Using all the author data, we created two files: author and bridge. The author file contains all the information about an author such as authorID and name. The bridge file contains authorID and pubID pairs where the pair exists if the person was an author of the publication. The bridge file connects the author file to the publication file.

Next, we determined which division and department each author belongs to. We created a spreadsheet with a list of all the departments and divisions at USC based on the school’s website and the Author with Affiliations column. The spreadsheet has three columns: Division, Department, and Department Pattern. The Department Pattern column contains regular expressions that are used to detect the respective department. When using the pattern column, make all the text lowercase or set ignore.case = TRUE in grep since there are typos that are not always detected.

Some of authors have different authorIDs but are actually the same person, so we automatically combined some USC authors. Ignoring the authors with no department or division, we combined the authors that had the same first name, last name, department and division. We also combined authors that had the same first name, last name, and with one or more department overlap. Then, we created a spreadsheet of authors still with the same first and last name. Xinyi and Alison manually checked the file to identify the authorIDs that were indeed the same person. For every combination of authorID, there is an old authorID and a new authorID. We used a named vector as a dictionary to map old authorIDs to new authorIDs where the name of the vector is the old authorID. The old authorID can be checked by oldID %in% names(dict) and accessed by dict[oldID]. Finally, we made some manual fixes for duplicate entries that we noticed.

  1. Get USC author info

Some authors do not have a department since their affiliation lacks information. As a result, we searched up all the authors without a department in the USC directory search using RCurl and RJSONIO. We searched by first and last name and looked through faculty and staff before students. However, if the result is a person in a different division, we did not include the information. Since the departments and divisions are written differently than my list of departments and divisions, we had to fix a lot of division names and rematch the departments to the department patterns.
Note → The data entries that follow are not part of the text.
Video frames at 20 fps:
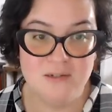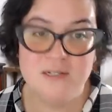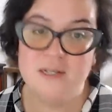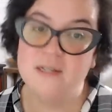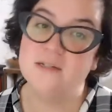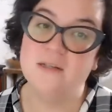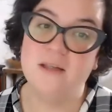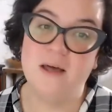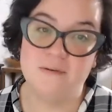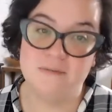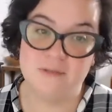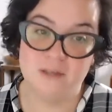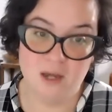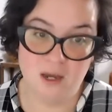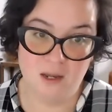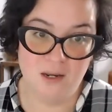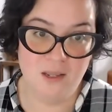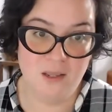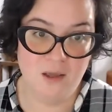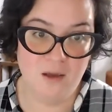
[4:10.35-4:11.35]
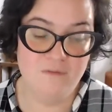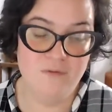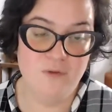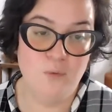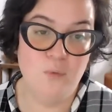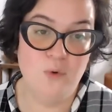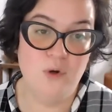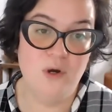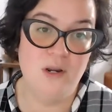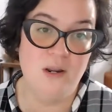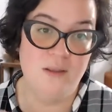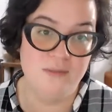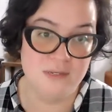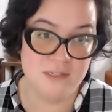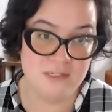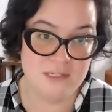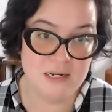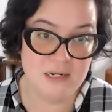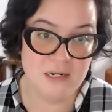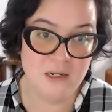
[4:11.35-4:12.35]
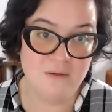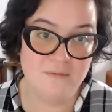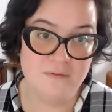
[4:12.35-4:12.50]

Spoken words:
does a lot of the cutting of the wood and the sanding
To run the code in scripts_2020/03_get_usc_author_info.R, create a “uscdirectory.cookie” file.

Where to Find the Cookie
  1. Using Chrome, go to USC directory search.
  2. Right click on the page and select Inspect.
  3. In the panel, select Network.
  4. Search Julie Hopper in the USC Directory Search bar.
  5. Find the entry in the network where the Request URL looks like https://uscdirectory.usc.edu/web/directory/faculty-staff/proxy.php?basic=julie%20hopper
  6. Scroll down to the Request Headers section and copy the cookie to your uscdirectory.cookie file.
  1. Create departments and divisions table

The department and division columns each hold multiple entries. The goal of scripts_2020/04_create_dept_div.R is to match each department with the correct division and have one department and division in each row. The directory search created a lot of new departments which needed to be renamed.

  1. Add law publications

For the Gould School of Law, we had an additional list of publications since not every publication is on Scopus. However, some publications are on Scopus so we excluded those that were duplicates based on the title and year. In the law publication spreadsheet, we manually assigned the authors an authorID by searching for their name in the existing data. If they were not found, we assigned them an ID in the format Gould#. In scripts_2020/05_add_law_pubs.R, we used the law publication spreadsheet to create columns needed to create three files: author, bridge, and publication.
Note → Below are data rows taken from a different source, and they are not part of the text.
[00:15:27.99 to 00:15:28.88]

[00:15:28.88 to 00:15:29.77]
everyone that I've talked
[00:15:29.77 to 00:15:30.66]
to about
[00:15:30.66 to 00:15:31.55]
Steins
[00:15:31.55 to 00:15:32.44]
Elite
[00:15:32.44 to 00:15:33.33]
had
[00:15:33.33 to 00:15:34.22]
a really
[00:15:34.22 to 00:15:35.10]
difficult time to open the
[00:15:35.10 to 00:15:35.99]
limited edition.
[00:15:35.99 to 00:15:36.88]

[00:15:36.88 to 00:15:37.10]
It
  1. Fix authors manually when we notice errors

Over time, we noticed duplicate authors that were not combined, so we tracked all the changes in scripts_2020/07_fix_authors.R. For each combination, we would remove the entry from the author file and replace the old authorID with the new authorID in the bridge file as shown below.
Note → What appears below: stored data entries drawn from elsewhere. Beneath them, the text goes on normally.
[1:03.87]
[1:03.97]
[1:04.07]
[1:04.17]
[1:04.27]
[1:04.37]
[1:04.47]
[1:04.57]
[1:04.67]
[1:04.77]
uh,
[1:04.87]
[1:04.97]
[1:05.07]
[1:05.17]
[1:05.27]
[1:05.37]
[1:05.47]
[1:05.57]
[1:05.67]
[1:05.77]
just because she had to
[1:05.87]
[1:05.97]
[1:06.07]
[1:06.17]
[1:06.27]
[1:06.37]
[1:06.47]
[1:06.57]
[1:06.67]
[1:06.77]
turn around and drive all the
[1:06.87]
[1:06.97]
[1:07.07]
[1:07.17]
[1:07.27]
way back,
# Gould1 -> 57657883900 for Jody Armour
usc_authors <- usc_authors[-which(usc_authors$authorID == "Gould1"),]
usc_bridge$authorID[which(usc_bridge$authorID == "Gould1")] <- 57657883900
  1. Fix authors based on spreadsheet

There were some authors with the same first and last name but different departments and divisions, so Julie Hopper helped check them. Then in scripts_2020/08_fix_authors.R the authorIDs were combined using the same method as step 2 (scripts_2020/02_identify_usc_authors.R) using a dictionary to map old authorIDs to new authorIDs and updating the author and bridge file.

  1. Fix departments

There were still too many departments with mistakes so Julie Hopper manually fixed them. In addition, we incorporated more METRANS affiliated researchers in scripts_2020/09_fix_dept.R.

  1. Past authorIDs

Throughout this process, multiple authorIDs were combined together, but old authorIDs were simply replaced with new authorIDs and the history was not saved. There should have been a column filled with previous authorIDs. As a result, we went through all the scripts to save all the dictionaries used to map old authorIDs to new authorIDs and combined them into one file in scripts_2020/14_past_authorIDs.R. This information will be useful when new publications are added and old authorIDs show up.

2023 data

  1. Read data

Similar to reading 2020-22 data, we combined all publication data: old 2020-22 data, missing publications from 2020-22, and new 2023 data. Some publications got updated information, so we only kept the most recent one. We also removed all documents of type retracted, letter, note and erratum and only kept publications with years 2020-23. We continued to arbitrarily assign pubIDs to the new publications. The combined data is the publication data.

  1. Identify USC authors

Next, we want to identify USC authors in the new data. Most of the code in scripts_2023/02_identify_usc_authors.R was based on scripts_2020/02_identify_usc_authors.R with some improvements. When the authors with affiliation column does not match up with the author name column, we used the last name to find the affiliation that starts with the same lastname. The bridge table is generated using the pubID and authorID columns.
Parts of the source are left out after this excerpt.